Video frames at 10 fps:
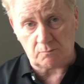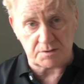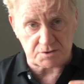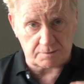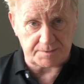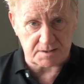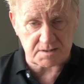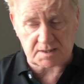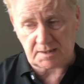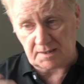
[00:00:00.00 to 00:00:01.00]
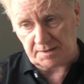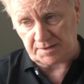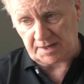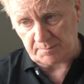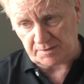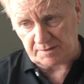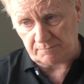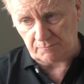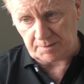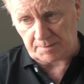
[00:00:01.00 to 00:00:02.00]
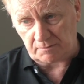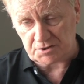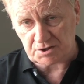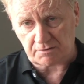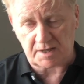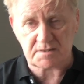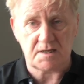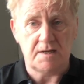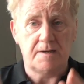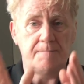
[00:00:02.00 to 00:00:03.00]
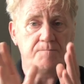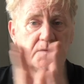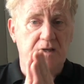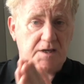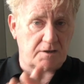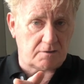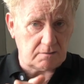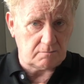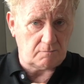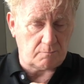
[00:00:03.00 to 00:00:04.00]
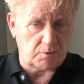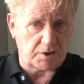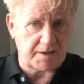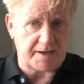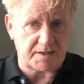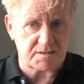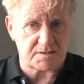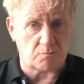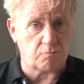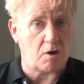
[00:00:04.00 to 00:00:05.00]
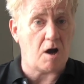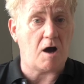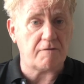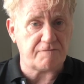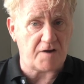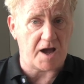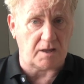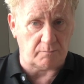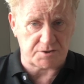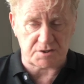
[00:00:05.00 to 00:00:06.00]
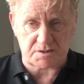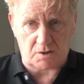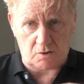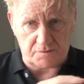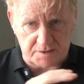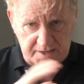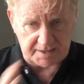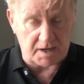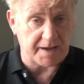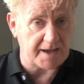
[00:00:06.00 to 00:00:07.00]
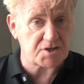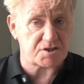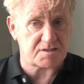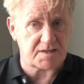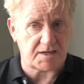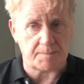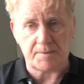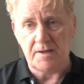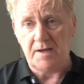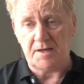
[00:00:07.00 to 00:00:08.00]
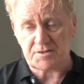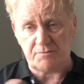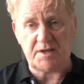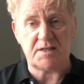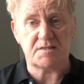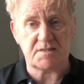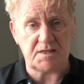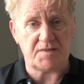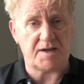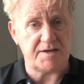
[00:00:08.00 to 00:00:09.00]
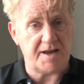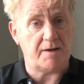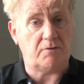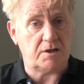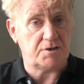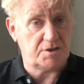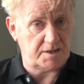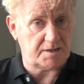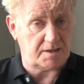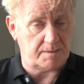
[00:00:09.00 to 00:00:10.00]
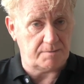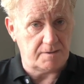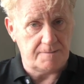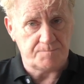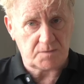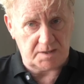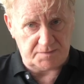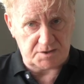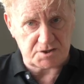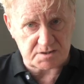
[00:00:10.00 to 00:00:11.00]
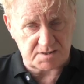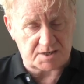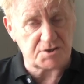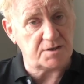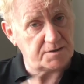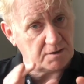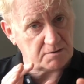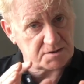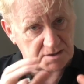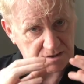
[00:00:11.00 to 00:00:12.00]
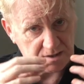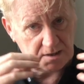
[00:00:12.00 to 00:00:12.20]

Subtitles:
was Urbanistica, and the name of the repo was Showcase. Here, what we're looking at is the raw file, which is the data I actually sent up. And so you can see that now on GitHub, in the gist section, there's this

++++

EXERCISE DIRECTIONS ->
Return every entry word for word, minus the pictures.

SOLUTION ->
Video frames at 10 fps:
[00:00:00.00 to 00:00:01.00]
[00:00:01.00 to 00:00:02.00]
[00:00:02.00 to 00:00:03.00]
[00:00:03.00 to 00:00:04.00]
[00:00:04.00 to 00:00:05.00]
[00:00:05.00 to 00:00:06.00]
[00:00:06.00 to 00:00:07.00]
[00:00:07.00 to 00:00:08.00]
[00:00:08.00 to 00:00:09.00]
[00:00:09.00 to 00:00:10.00]
[00:00:10.00 to 00:00:11.00]
[00:00:11.00 to 00:00:12.00]
[00:00:12.00 to 00:00:12.20]

Subtitles:
was Urbanistica, and the name of the repo was Showcase. Here, what we're looking at is the raw file, which is the data I actually sent up. And so you can see that now on GitHub, in the gist section, there's this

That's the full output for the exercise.